Konstruktiv optimistisch zeigen sich die Raiffeisen Research Analysten in Bezug auf den CEE-Bankenmarktausblick. Die Kreditexpansion im Privatkundengeschäft könnte gedämpft bleiben und das Firmenkundengeschäft von EU-kofinanzierten Investitionen profitieren, so die Studienautoren. Mehr Gegenwind erwarten sie auf der Profitabilitätsseite. Dieser ist getrieben von steigenden Refinanzierungskosten, sinkenden Ausleihungsmargen sowie dem Politik-Trend (fiskalische) Kosten der aktuellen Lebenshaltungskostenkrise, mit derzeit im EU-Vergleich besonders hohen Inflationsraten in Zentral- und Südosteuropa, dem Bankensektor aufzubürden. „So wie der Ukrainekrieg im Jahr 2022 den regionalen und breit angelegten Wirtschaftsaufschwung in der Region im Nachgang der COVID-19-Krise erstmal zum Erliegen gebracht hat, so könnte es im Lichte aktueller Politikmaßnahmen 2023 dem regionalen Bankenmarktaufschwung ergehen“, erklärt Gunter Deuber. Allerdings sollte das Zinsumfeld die regionale Bankensektor-Profitabilität in CE/SEE noch bis weit ins Jahr 2023 unterstützen.

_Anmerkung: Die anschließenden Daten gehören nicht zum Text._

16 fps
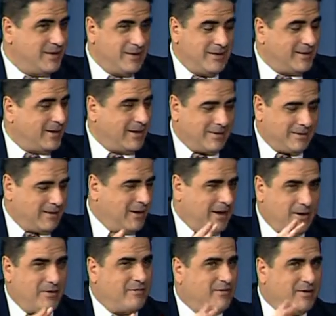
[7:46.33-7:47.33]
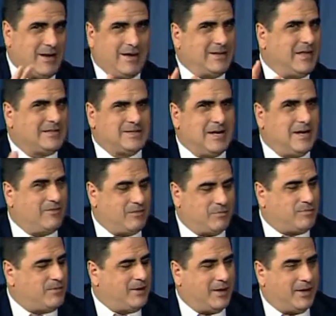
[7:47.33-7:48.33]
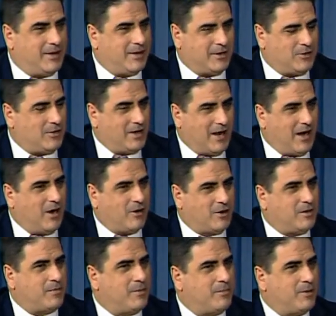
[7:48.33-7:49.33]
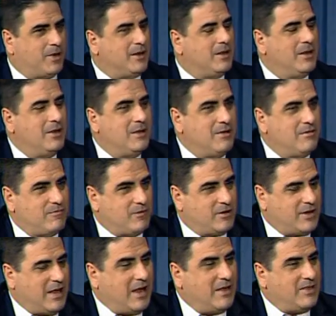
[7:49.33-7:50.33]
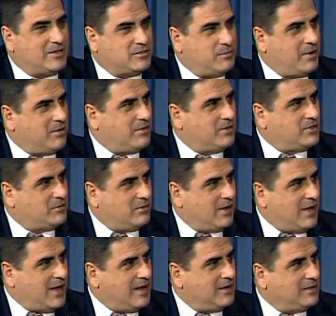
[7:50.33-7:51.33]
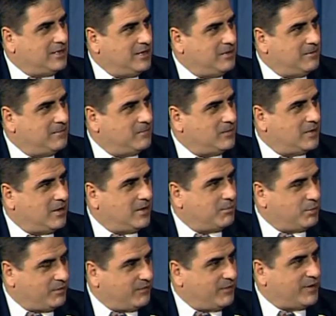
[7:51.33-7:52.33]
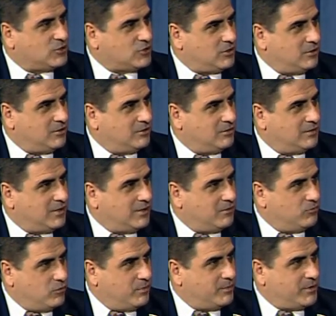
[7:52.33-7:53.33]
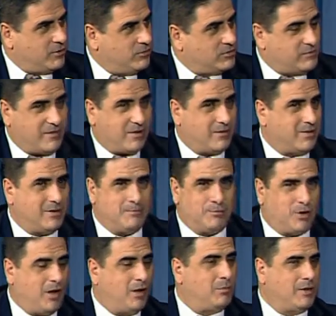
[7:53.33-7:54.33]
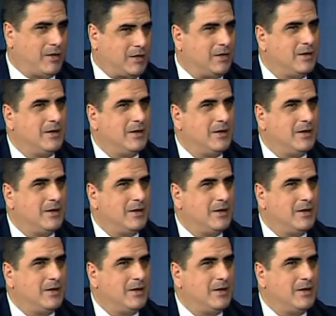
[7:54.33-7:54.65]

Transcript: I don't even that's not even a good argument. Yeah. But for a guy that's married to a highly professional woman who's very public,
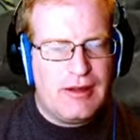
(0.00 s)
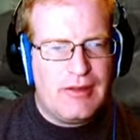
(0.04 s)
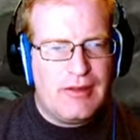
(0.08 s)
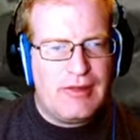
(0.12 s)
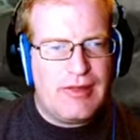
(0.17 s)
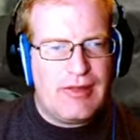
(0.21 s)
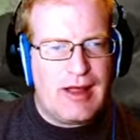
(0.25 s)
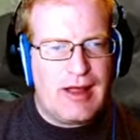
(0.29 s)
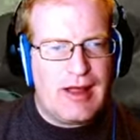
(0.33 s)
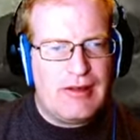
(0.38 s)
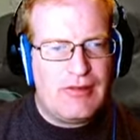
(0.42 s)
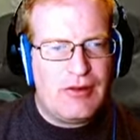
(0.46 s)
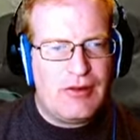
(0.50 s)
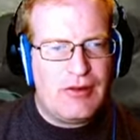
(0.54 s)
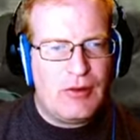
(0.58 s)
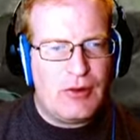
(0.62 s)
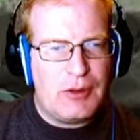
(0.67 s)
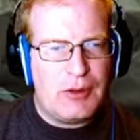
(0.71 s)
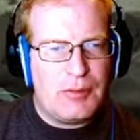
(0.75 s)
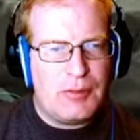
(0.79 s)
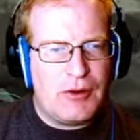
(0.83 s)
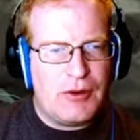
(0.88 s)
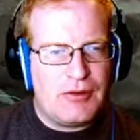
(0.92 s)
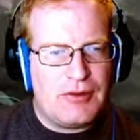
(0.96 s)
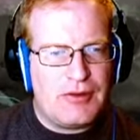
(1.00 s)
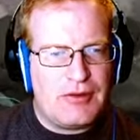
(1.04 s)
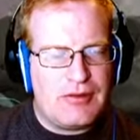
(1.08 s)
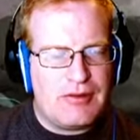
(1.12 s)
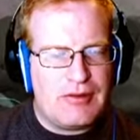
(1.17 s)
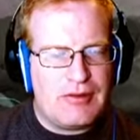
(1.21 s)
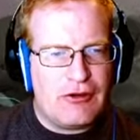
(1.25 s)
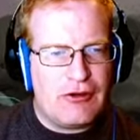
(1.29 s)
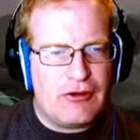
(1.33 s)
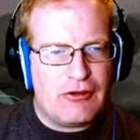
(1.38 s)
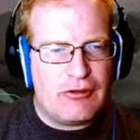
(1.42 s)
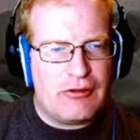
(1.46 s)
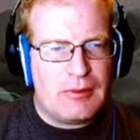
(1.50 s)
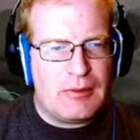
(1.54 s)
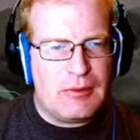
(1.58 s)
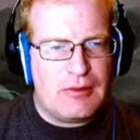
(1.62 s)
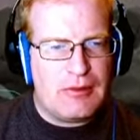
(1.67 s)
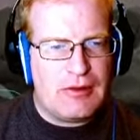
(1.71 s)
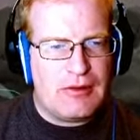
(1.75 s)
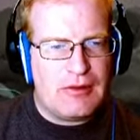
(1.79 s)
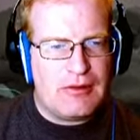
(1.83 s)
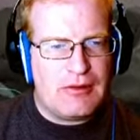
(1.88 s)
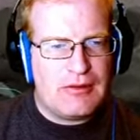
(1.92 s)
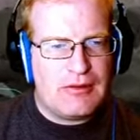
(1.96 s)
That's the only part that scares me with
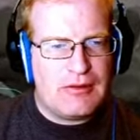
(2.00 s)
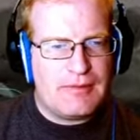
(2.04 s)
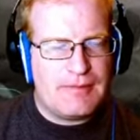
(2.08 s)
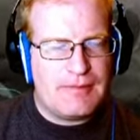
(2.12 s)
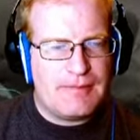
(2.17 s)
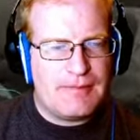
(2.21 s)
this.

Den gesamten CEE Banking Report (Englisch) können Sie als registrierter Raiffeisen Research User hier abrufen.
Die deutsche Kurzversion ist ohne Registrierung hier abrufbar, die englische hier.
Der CEE Banking Sector Report ist die jährliche Flaggschiff-Studie von Raiffeisen Research. Einmal im Jahr analysieren alle Raiffeisen Research Teams in CEE und Wien die Dynamik des Bankensektors in der CEE-Region im Detail. Neben einer Länderberichterstattung dokumentieren die Spezialist:innen auch heuer wieder Marktanteile, Bilanzsummen und Finanzkennzahlen der führenden (westlichen) internationalen CEE-Banken. Das Gleiche gilt für die länderübergreifenden Trends bei Marktanteilen, Geschäftsdynamik, Qualität der Aktiva und Rentabilität.